Braque e Morandi me ensinaram a olhar e refletir sobre o esplendor da vida cotidiana, com Illich aprendi a olhar criticamente os monopólios institucionais do poder, como centros educacionais gigantescos, assistência médica kafkiana, multinacionais farmacêuticas e as ilusões disso era pós-industrial dominante como um coletivo, cujos administradores e políticos haviam se colocado a si mesmo em uma boa posição social, para que ele pudesse então ditar a lei às custas do usuário individual.

A casta ocidental nasceu, sem educação, sem intelecto e, sobretudo, sem status. Entrega quase total obrigatória à máquina de saúde institucionalizada, se necessário com a participação do judiciário em casos “especiais”, para efetivar o tratamento médico. O tema da estética de Braque e a tranquilidade contemplativa de Morandi versus a capacidade de mirar criticamente como Illich se uniram desde cedo durante minha exposição em Maastricht “A beleza da decadência” e o trabalho satírico em Roermond “O Muro – Mural Mamute”, o primeiro mural de tamanho gigantesco na Holanda e provavelmente o primeiro na Europa.

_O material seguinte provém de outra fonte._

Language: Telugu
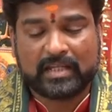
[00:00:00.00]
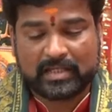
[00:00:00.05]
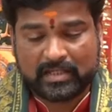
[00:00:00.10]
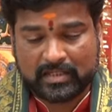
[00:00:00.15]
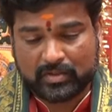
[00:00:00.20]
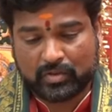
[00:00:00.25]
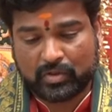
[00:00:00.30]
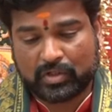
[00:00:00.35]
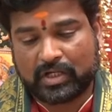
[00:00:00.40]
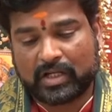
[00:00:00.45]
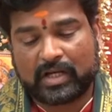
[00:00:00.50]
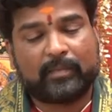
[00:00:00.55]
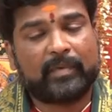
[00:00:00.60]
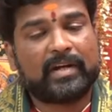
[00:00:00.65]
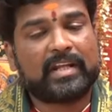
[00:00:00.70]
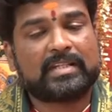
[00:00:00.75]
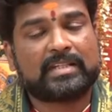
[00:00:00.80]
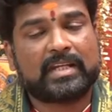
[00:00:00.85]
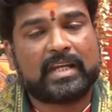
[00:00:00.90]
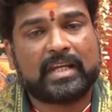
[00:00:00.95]
ఈ యొక్క
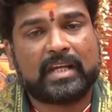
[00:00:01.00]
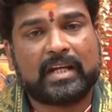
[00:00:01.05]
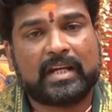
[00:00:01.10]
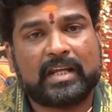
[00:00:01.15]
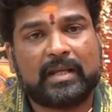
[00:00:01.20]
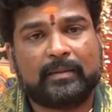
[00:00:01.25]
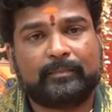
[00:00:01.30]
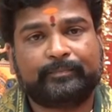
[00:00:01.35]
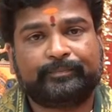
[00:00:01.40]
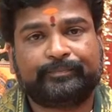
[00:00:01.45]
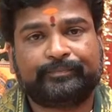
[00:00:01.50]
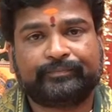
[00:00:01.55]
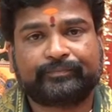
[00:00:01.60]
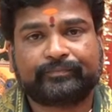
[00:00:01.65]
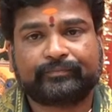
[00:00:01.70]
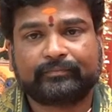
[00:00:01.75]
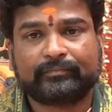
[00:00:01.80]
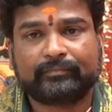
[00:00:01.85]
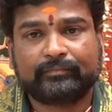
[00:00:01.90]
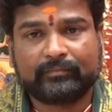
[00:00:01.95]
రెమెడీ చేయండి
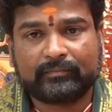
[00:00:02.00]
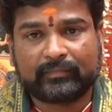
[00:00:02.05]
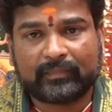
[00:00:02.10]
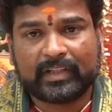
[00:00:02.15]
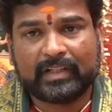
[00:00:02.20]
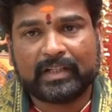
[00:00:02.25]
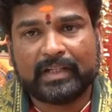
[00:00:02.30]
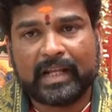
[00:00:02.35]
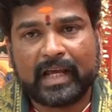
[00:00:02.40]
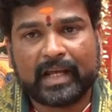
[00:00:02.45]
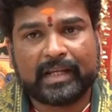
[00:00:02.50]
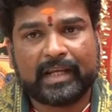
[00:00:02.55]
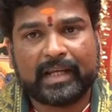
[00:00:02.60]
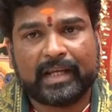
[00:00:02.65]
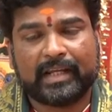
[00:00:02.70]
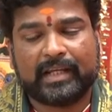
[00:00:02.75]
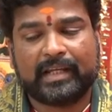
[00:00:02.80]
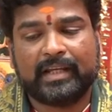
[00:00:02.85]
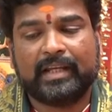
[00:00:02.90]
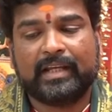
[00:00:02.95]
ఇలాగే
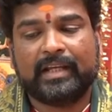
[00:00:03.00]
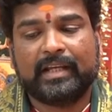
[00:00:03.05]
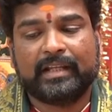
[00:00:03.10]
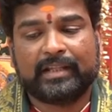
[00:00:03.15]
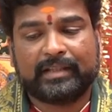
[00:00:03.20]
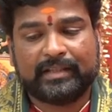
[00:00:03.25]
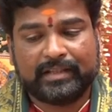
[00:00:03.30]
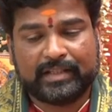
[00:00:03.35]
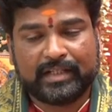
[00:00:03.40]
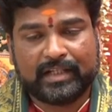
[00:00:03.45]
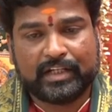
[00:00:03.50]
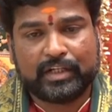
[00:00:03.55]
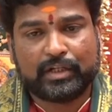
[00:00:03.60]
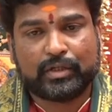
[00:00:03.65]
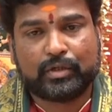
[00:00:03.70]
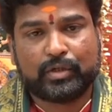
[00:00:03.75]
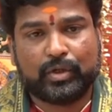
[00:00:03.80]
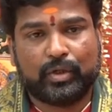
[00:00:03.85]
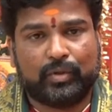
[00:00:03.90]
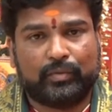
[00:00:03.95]

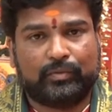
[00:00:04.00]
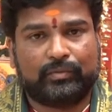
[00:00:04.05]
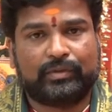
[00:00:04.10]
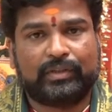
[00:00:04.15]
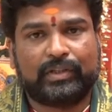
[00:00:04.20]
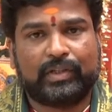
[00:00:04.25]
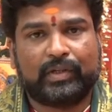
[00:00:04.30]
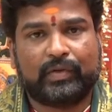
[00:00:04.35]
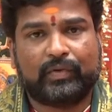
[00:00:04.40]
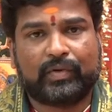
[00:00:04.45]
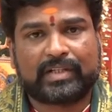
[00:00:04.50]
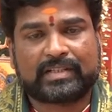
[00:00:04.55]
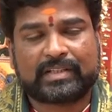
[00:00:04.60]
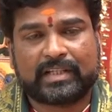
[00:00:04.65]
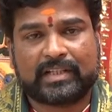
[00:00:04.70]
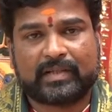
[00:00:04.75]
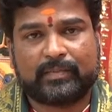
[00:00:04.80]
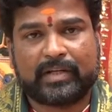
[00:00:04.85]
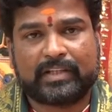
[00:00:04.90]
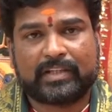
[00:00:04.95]
దీంట్లో ఏమైనా
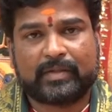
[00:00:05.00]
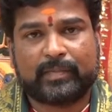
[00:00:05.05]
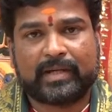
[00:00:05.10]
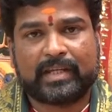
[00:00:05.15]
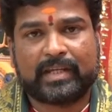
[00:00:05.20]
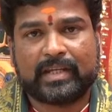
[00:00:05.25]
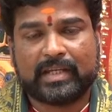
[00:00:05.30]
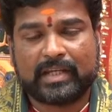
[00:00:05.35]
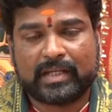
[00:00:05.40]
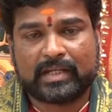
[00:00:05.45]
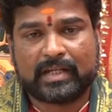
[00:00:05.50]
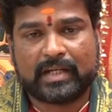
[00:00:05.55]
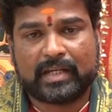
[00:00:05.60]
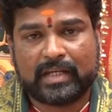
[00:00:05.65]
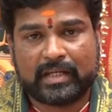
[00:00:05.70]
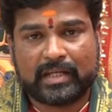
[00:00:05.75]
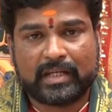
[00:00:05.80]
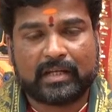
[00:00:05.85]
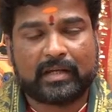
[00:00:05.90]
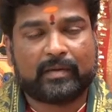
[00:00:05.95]
సతమతమయ్యి ఇంకా
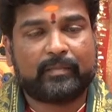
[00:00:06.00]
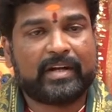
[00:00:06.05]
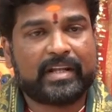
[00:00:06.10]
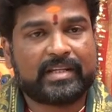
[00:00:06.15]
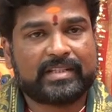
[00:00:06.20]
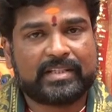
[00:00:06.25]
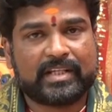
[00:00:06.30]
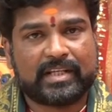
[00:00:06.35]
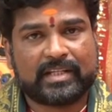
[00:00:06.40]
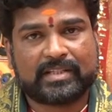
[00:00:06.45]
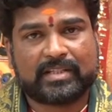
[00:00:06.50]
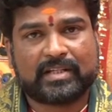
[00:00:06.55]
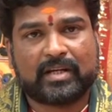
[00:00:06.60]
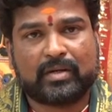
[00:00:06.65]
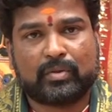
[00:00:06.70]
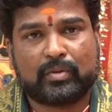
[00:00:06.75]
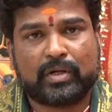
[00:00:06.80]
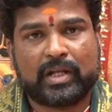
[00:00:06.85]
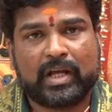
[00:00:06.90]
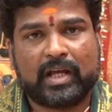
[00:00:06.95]
ఇన్ని రెమెడీ చేసినా
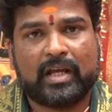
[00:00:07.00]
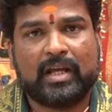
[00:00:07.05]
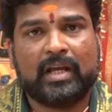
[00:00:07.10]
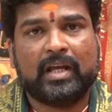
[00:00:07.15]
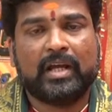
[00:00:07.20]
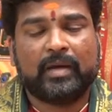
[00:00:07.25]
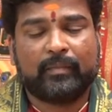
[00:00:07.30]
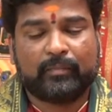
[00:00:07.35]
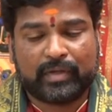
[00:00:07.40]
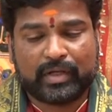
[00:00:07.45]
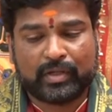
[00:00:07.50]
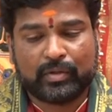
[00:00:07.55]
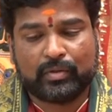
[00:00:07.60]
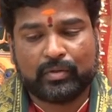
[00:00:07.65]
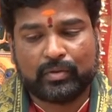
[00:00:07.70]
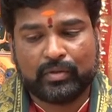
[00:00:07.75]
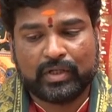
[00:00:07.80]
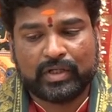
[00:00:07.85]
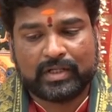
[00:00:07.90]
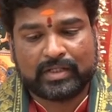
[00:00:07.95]
కూడా మీరు
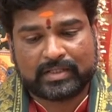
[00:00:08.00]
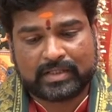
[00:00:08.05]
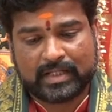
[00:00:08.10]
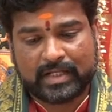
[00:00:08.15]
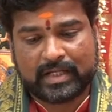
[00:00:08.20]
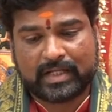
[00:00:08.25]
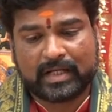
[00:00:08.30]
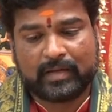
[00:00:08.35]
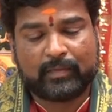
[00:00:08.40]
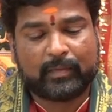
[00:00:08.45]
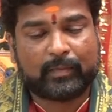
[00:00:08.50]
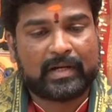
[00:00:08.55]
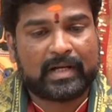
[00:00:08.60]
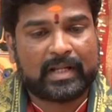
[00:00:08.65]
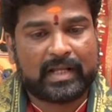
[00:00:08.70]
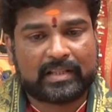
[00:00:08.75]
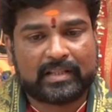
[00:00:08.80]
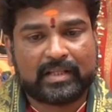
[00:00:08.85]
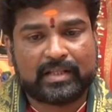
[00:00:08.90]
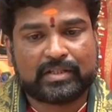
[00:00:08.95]
సరిగా మిమ్మల్ని
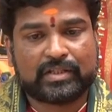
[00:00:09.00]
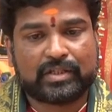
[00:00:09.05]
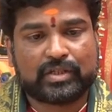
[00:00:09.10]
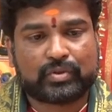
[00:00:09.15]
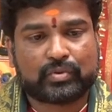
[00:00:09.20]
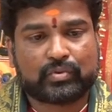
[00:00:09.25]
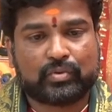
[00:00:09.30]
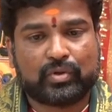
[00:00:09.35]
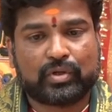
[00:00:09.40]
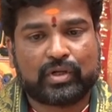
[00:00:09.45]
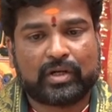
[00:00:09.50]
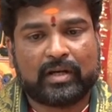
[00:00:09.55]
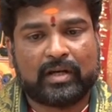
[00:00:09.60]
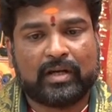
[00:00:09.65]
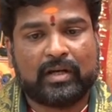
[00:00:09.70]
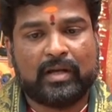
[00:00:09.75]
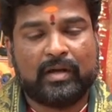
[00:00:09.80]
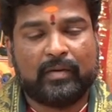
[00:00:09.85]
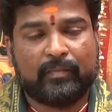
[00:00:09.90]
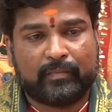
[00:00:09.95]
అర్థం చేసుకోక
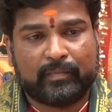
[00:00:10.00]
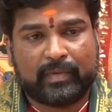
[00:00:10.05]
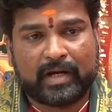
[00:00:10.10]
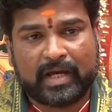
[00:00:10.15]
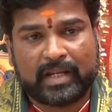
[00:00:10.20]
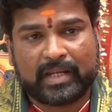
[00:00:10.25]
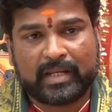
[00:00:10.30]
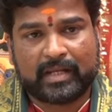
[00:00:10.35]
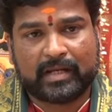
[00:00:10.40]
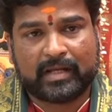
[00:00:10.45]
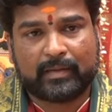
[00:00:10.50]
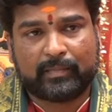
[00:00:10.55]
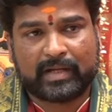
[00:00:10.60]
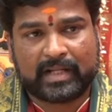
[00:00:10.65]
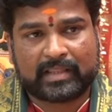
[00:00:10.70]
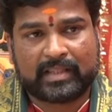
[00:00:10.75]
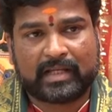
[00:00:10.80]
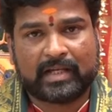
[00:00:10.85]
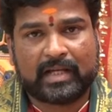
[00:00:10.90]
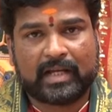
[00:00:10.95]
భార్య
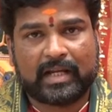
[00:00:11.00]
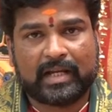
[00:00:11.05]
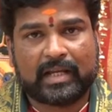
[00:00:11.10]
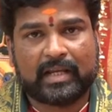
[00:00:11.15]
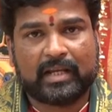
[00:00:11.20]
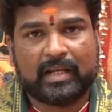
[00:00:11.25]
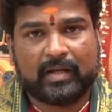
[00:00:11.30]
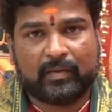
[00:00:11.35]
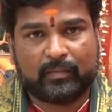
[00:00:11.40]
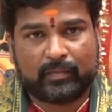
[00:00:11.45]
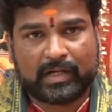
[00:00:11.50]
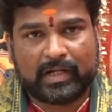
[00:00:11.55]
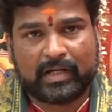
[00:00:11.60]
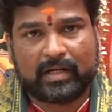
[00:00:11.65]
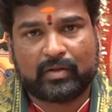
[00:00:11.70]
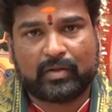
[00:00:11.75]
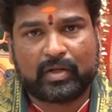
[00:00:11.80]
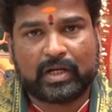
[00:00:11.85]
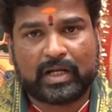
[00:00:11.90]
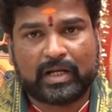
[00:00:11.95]
భర్త కానీ
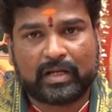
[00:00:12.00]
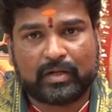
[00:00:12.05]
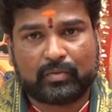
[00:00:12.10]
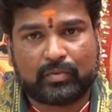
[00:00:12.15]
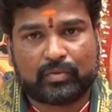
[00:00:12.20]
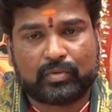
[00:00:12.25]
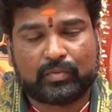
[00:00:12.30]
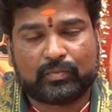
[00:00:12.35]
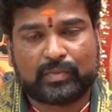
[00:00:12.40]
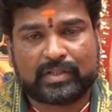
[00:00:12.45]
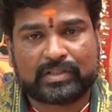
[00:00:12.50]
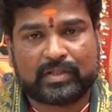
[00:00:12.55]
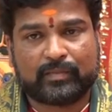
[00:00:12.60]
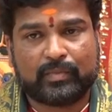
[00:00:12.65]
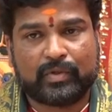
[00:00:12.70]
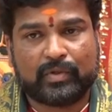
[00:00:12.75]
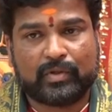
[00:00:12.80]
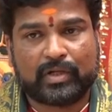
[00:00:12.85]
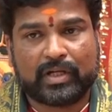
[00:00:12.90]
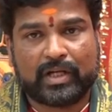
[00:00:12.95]
పిల్లలు కానీ కుటుంబ
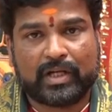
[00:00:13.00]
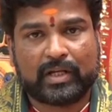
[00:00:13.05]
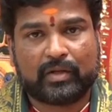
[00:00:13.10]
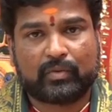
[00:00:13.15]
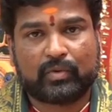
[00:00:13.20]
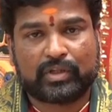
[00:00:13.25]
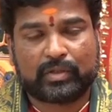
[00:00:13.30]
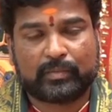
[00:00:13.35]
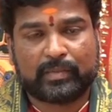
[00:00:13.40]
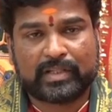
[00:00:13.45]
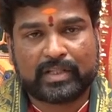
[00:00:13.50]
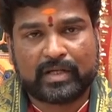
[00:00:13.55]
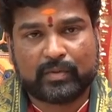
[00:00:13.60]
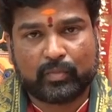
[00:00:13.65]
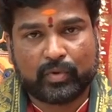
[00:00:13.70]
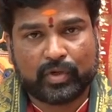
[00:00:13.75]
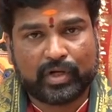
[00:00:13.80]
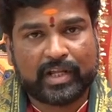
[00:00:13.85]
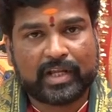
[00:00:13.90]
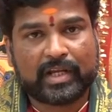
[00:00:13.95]
సభ్యులు కానీ కొంతమంది
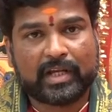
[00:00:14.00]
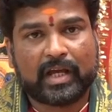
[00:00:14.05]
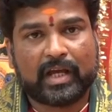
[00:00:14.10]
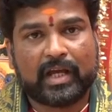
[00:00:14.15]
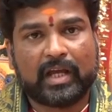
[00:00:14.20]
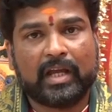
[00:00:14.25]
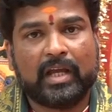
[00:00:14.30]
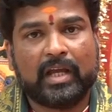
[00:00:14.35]
మొండిగా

Nascido em Limburgo, a província extremamente católica no sul de Países Baixos, estava destinado a visitar Santa Maria diariamente no céu imaculado com o rosário na mão, ou pagar a Igreja Romana com a mesma moeda e mandá-lo para o inferno com hóstias e tudo. Em um contexto amplo, aprendi um pouco sobre as duas opções, embora o último aspecto tenha sido o mais importante. A espiritualidade veio até mim de forma totalmente heterodoxa e animista durante minhas viagens e estadias como médium no Brasil afro-americano, na República Dominicana e nas Índias Ocidentais. Como lidar adequadamente com as hóstias, com o suposto corpo de Cristo, aprendi com o humanista italiano do século XV Giovanni Pico della Mirandola.

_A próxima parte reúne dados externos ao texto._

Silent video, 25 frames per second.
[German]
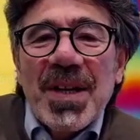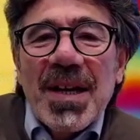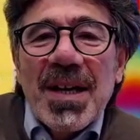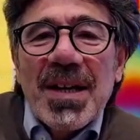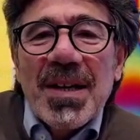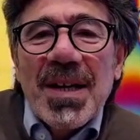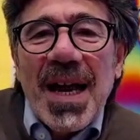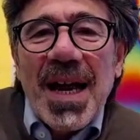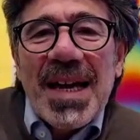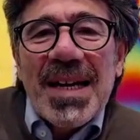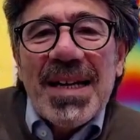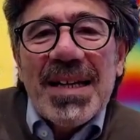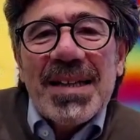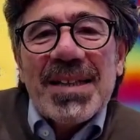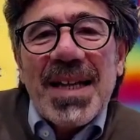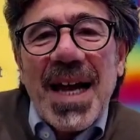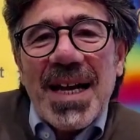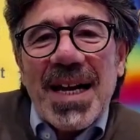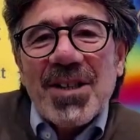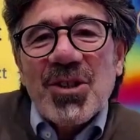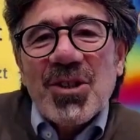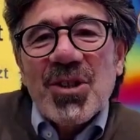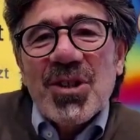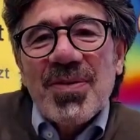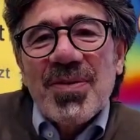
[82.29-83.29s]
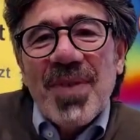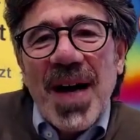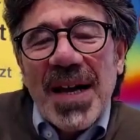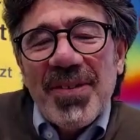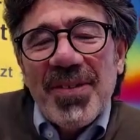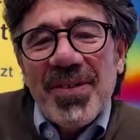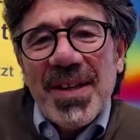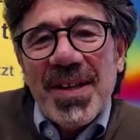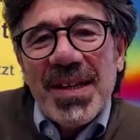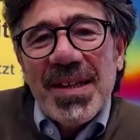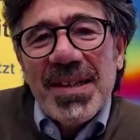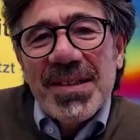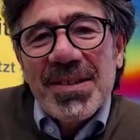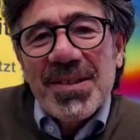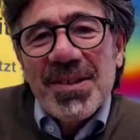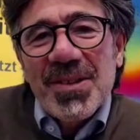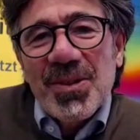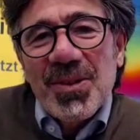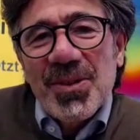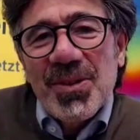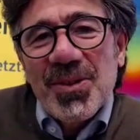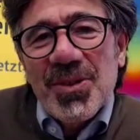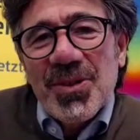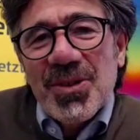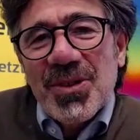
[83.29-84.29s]
äh, einen Tag zum anderen
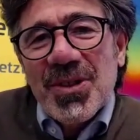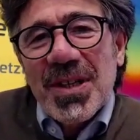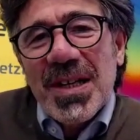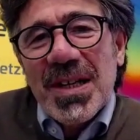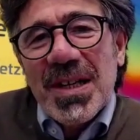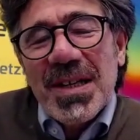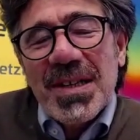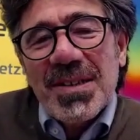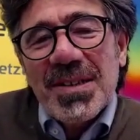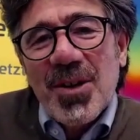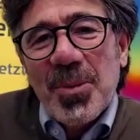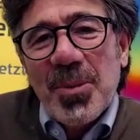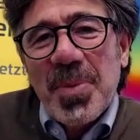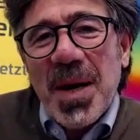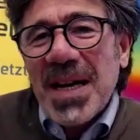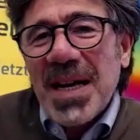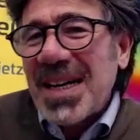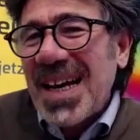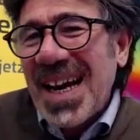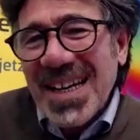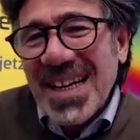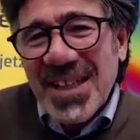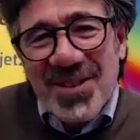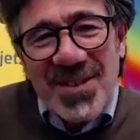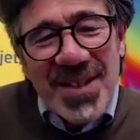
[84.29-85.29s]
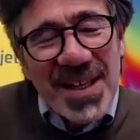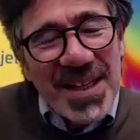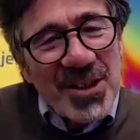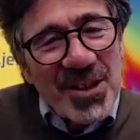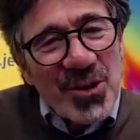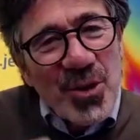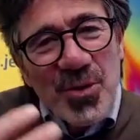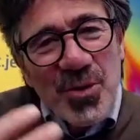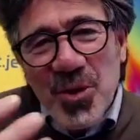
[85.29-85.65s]
und äh, habe auch gleich gesehen,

Com seu hino “Oratio de hominis dignitate”, a oração sobre a dignidade do homem, ele se distancia liberalmente, como um verdadeiro homem renascentista, da ideia de que a Divindade armou suas tendas fora do homem, então, para citar Illich, o consumidor religioso não seria mais do que um servo escravo do estabelecimento religioso. Mirandola escreveu: “O homem tem seu destino em suas próprias mãos. Pode degenerar no animal, mas também pode ascender ao divino. Como artista, o homem pode moldar-se da forma que escolher.” O Papa em Roma não pôde aceitar a verdade e o condenou em 1486.

A classificação de Pico Mirandola do animal e do divino ainda atesta a antiga dualidade entre o bem e o mal, mas junto com Marsílio Ficino e Angelo Polzano, Pico alarga o horizonte, as asas podem finalmente se abrir, o Brasil e outras regiões futuras poderiam, de um ponto de vista, ser descoberto. Depois de Galileu Galilei, o mundo não é mais plano, a teoria do mandato divino desapareceu e, enquanto navegavam, as caravelas de Niña e Pinta de Colombo não podiam mais cair do disco plano em um poço do mal predestinado.